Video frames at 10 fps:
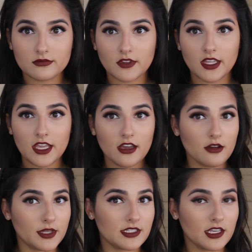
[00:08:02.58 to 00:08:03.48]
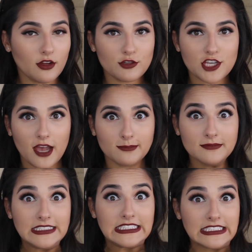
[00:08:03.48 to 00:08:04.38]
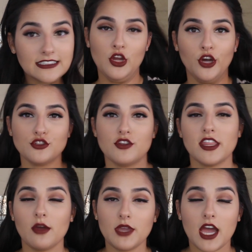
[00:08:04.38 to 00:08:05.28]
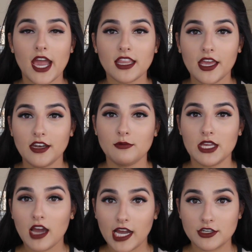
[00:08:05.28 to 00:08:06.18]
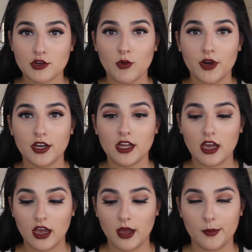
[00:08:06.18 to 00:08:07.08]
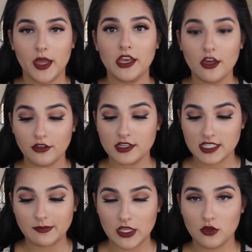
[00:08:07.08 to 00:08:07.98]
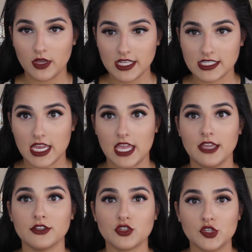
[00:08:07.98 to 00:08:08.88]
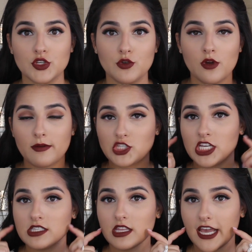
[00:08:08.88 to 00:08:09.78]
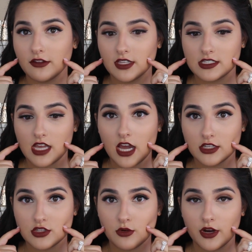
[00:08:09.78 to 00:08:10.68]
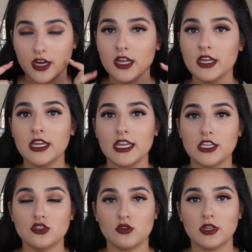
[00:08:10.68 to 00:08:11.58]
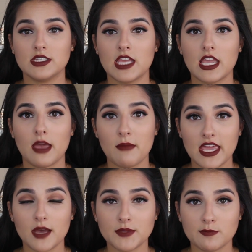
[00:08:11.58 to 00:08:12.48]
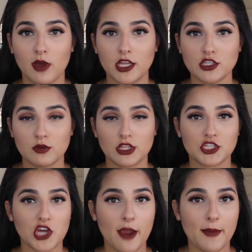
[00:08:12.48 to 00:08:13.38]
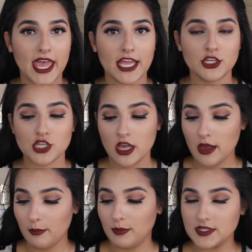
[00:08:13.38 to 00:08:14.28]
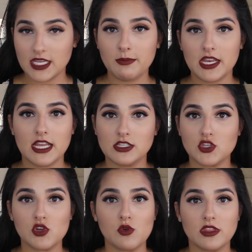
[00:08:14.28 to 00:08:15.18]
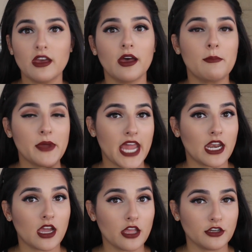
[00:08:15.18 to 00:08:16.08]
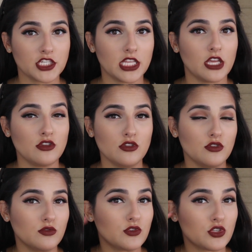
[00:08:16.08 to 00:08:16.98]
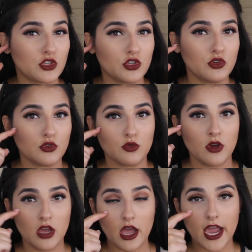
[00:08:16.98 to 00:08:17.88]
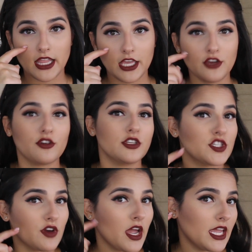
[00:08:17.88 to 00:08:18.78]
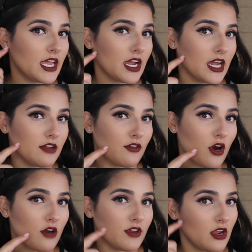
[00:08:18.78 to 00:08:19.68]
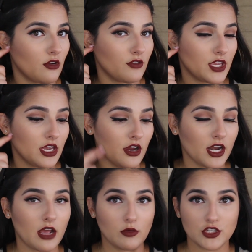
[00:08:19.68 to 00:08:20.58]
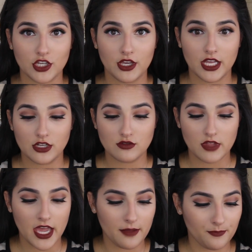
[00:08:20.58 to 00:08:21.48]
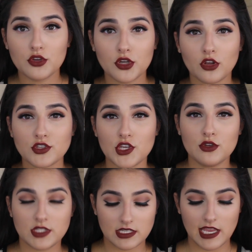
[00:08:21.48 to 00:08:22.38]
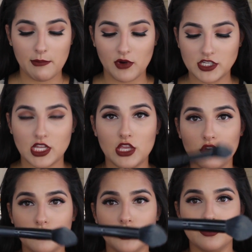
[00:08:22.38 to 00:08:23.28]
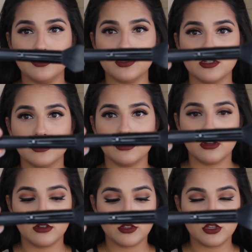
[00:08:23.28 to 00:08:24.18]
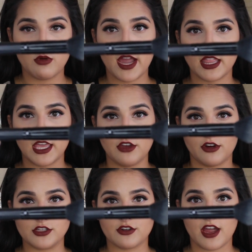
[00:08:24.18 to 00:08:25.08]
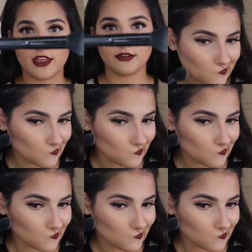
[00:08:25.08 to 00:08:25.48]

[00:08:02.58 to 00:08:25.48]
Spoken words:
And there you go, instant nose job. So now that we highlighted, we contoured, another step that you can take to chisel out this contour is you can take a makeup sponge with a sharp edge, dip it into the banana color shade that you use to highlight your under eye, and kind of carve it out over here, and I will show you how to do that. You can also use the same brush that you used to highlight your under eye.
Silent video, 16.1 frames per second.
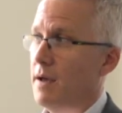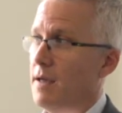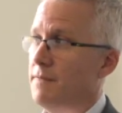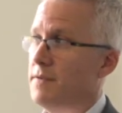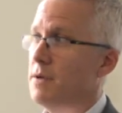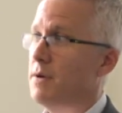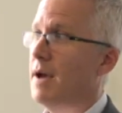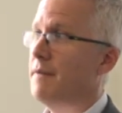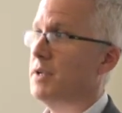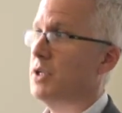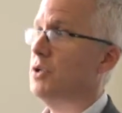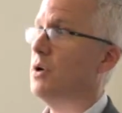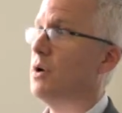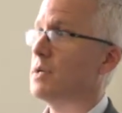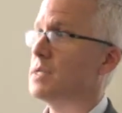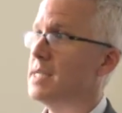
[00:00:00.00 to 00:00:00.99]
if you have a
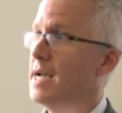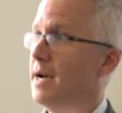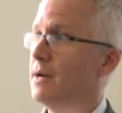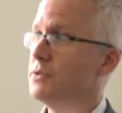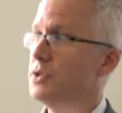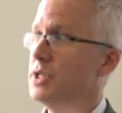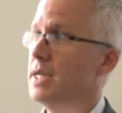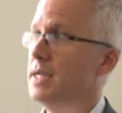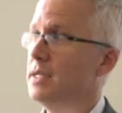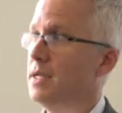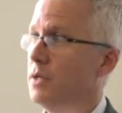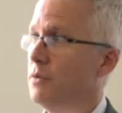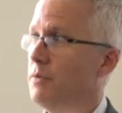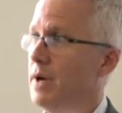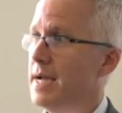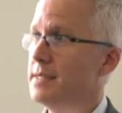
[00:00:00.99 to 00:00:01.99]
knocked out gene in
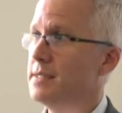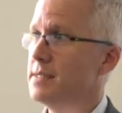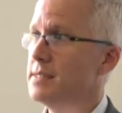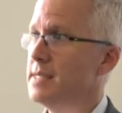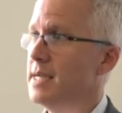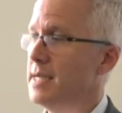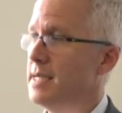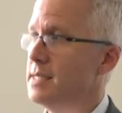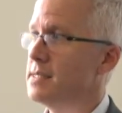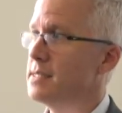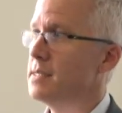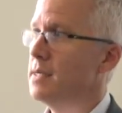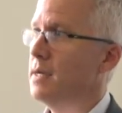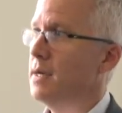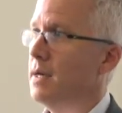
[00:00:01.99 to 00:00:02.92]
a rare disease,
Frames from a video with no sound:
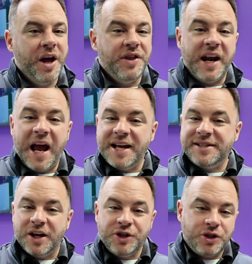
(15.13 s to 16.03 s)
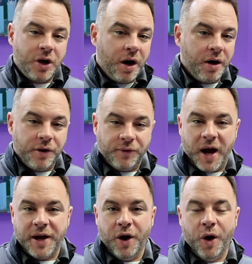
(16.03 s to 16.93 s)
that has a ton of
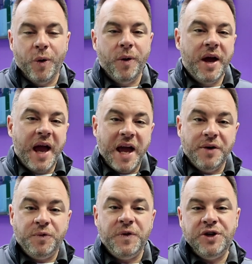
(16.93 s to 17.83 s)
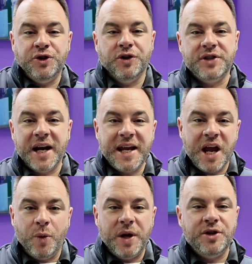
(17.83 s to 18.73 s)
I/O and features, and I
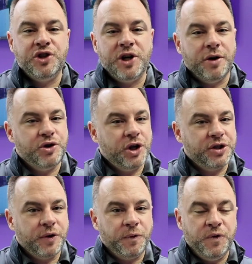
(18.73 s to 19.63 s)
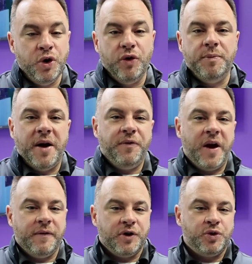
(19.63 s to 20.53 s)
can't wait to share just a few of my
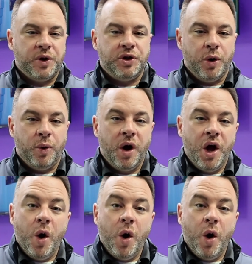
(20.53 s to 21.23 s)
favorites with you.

▬▬▬

§ What is needed: Reproduce exactly the lines that run from the line holding "(16.03 s to 16.93 s)" through the final line of the entries, and omit every picture.

§ Expected answer:
(16.03 s to 16.93 s)
that has a ton of
(16.93 s to 17.83 s)
(17.83 s to 18.73 s)
I/O and features, and I
(18.73 s to 19.63 s)
(19.63 s to 20.53 s)
can't wait to share just a few of my
(20.53 s to 21.23 s)
favorites with you.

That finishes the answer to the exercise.